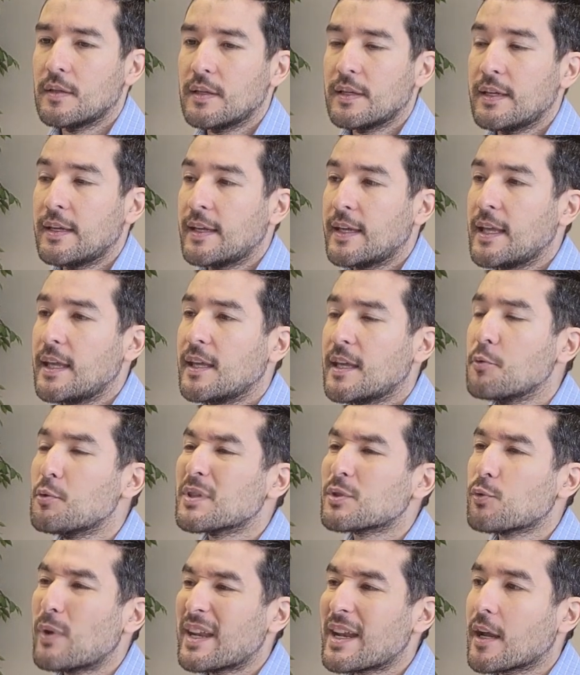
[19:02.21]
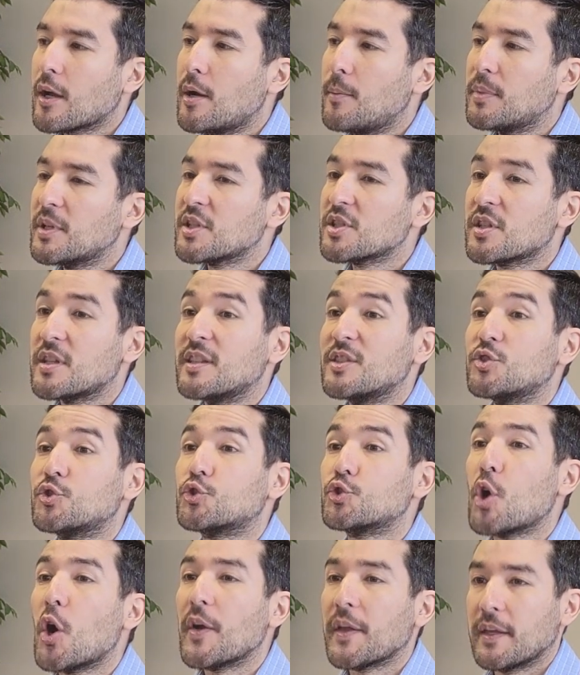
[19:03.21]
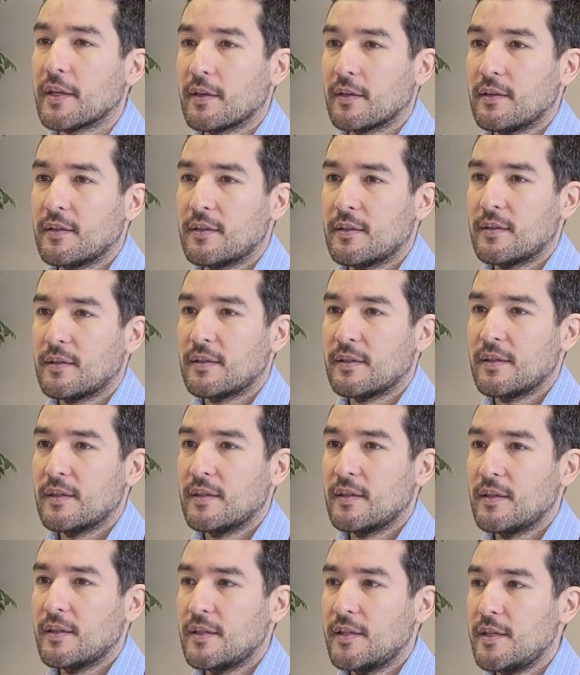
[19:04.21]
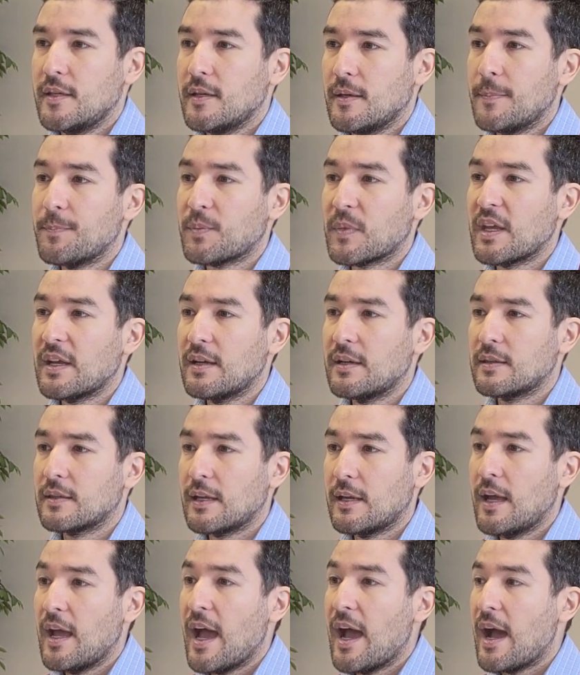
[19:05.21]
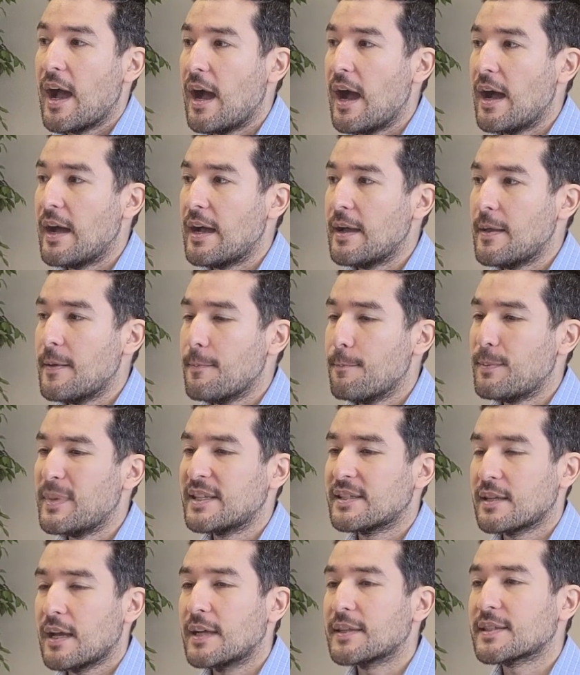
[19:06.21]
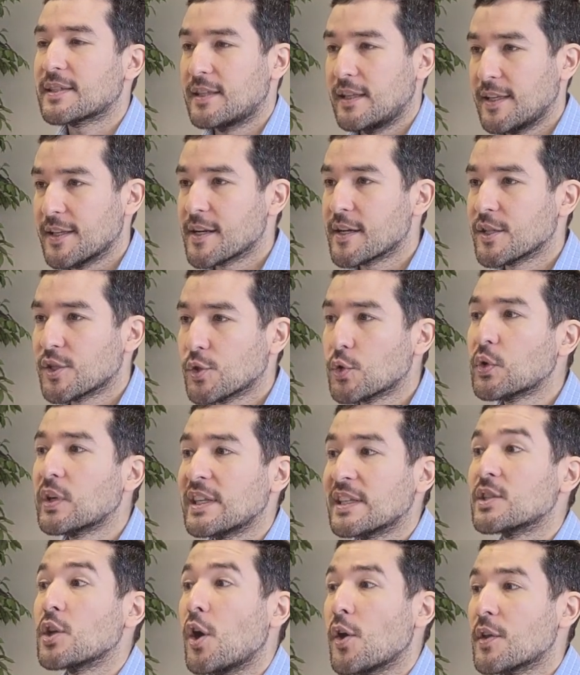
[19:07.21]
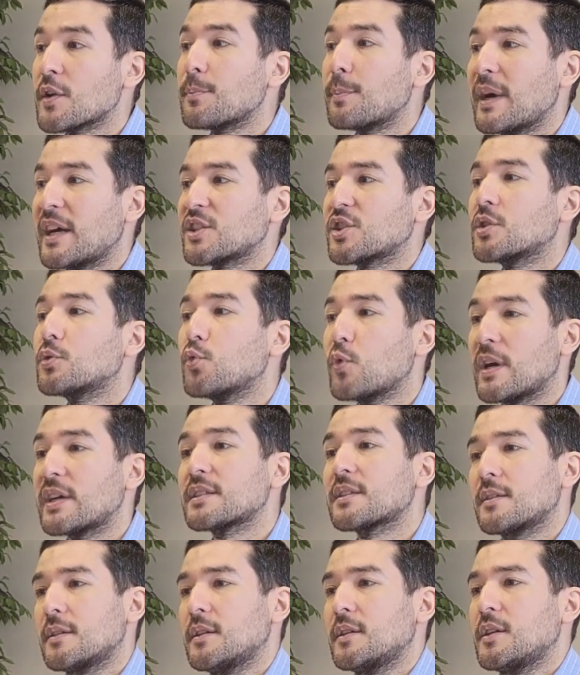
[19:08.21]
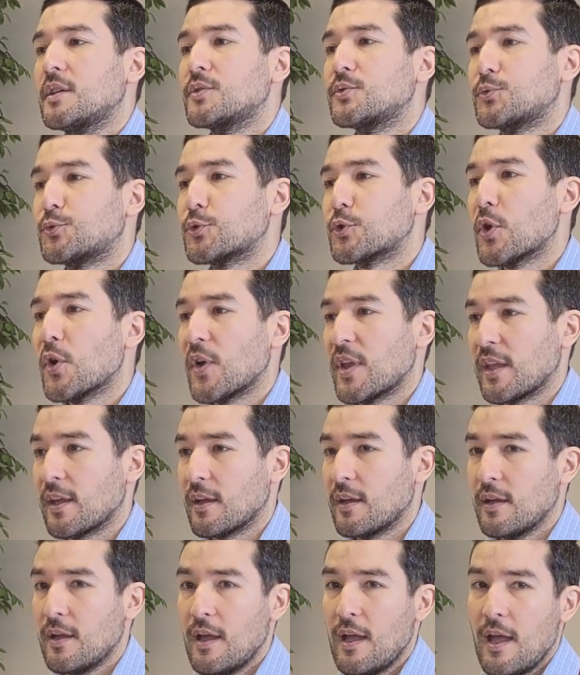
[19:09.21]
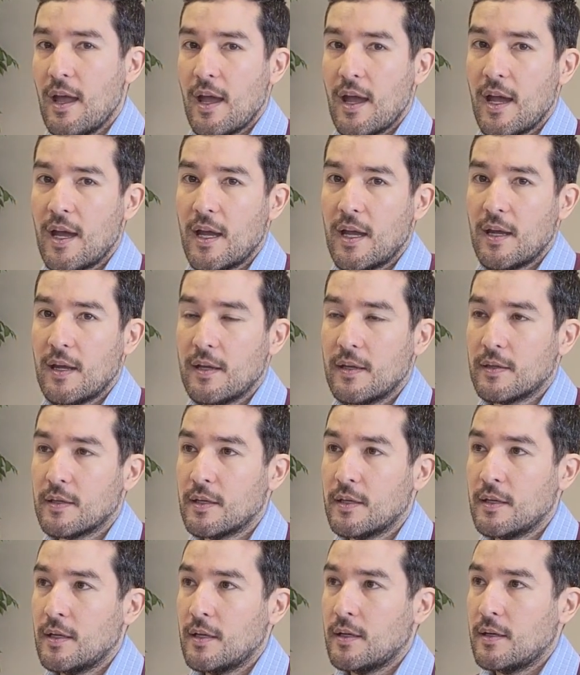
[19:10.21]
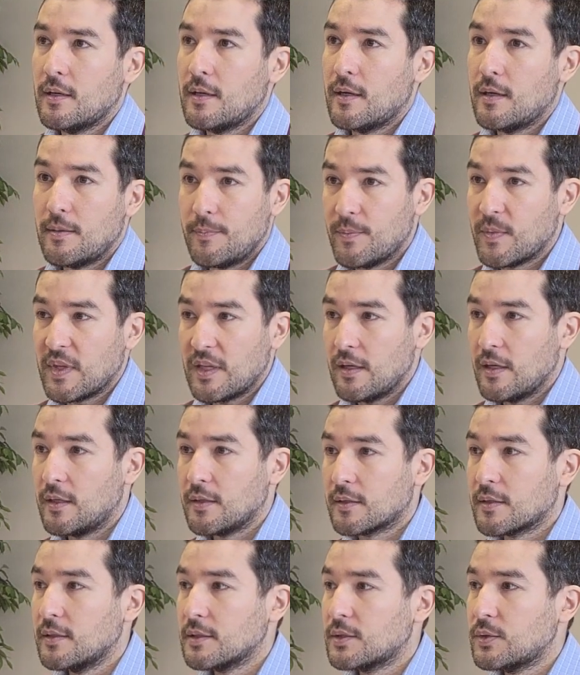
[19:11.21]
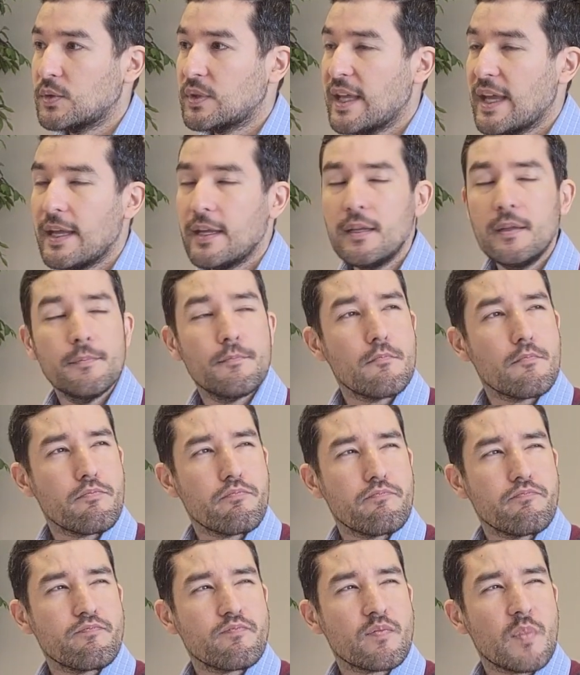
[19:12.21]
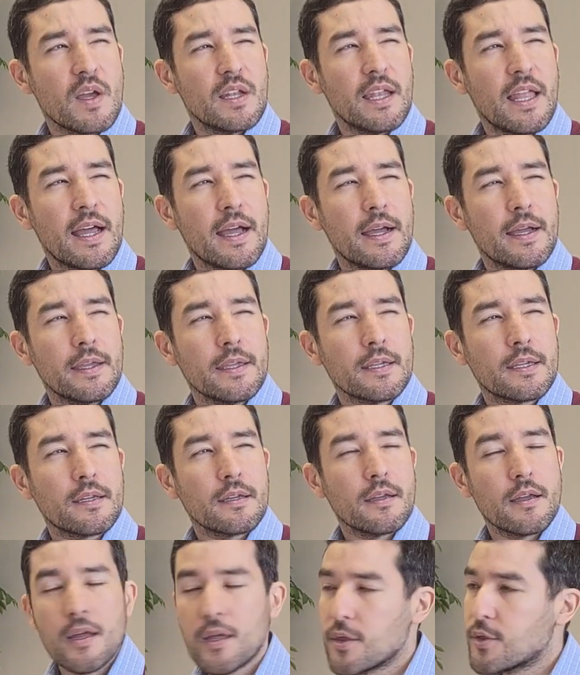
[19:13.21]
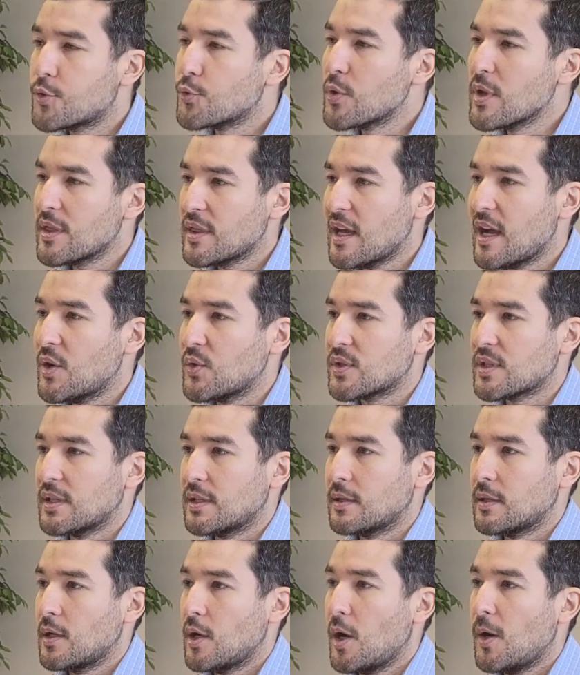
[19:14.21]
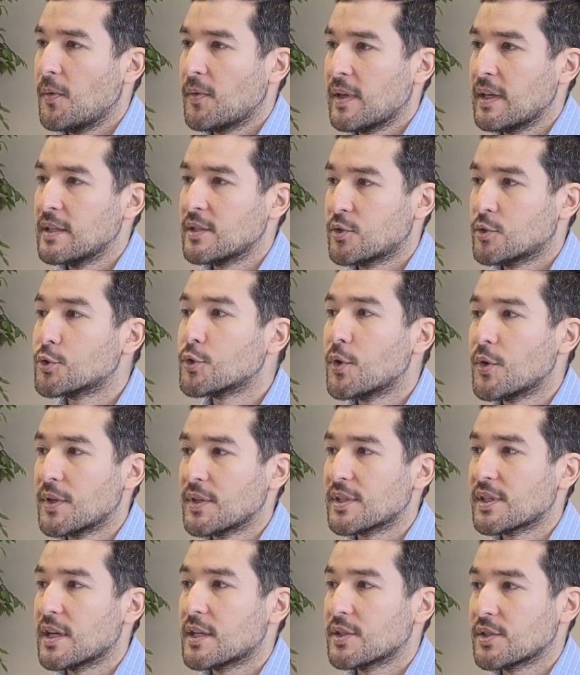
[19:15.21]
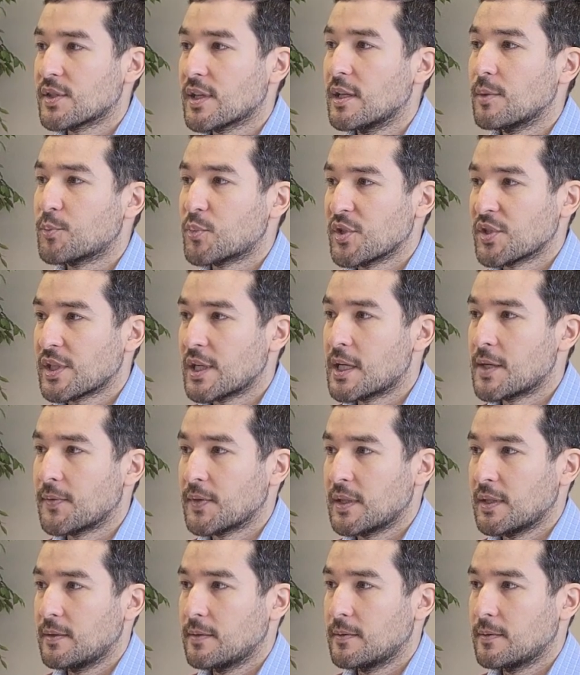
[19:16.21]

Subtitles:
He was quite accomplished in drawing. And besides literature, his other passion was drawing. And until today, like 3,000 of his drawings are still preserved.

What you have to do = Each entry above should be copied exactly. The pictures should not.

Problem solution =
[19:02.21]
[19:03.21]
[19:04.21]
[19:05.21]
[19:06.21]
[19:07.21]
[19:08.21]
[19:09.21]
[19:10.21]
[19:11.21]
[19:12.21]
[19:13.21]
[19:14.21]
[19:15.21]
[19:16.21]

Subtitles:
He was quite accomplished in drawing. And besides literature, his other passion was drawing. And until today, like 3,000 of his drawings are still preserved.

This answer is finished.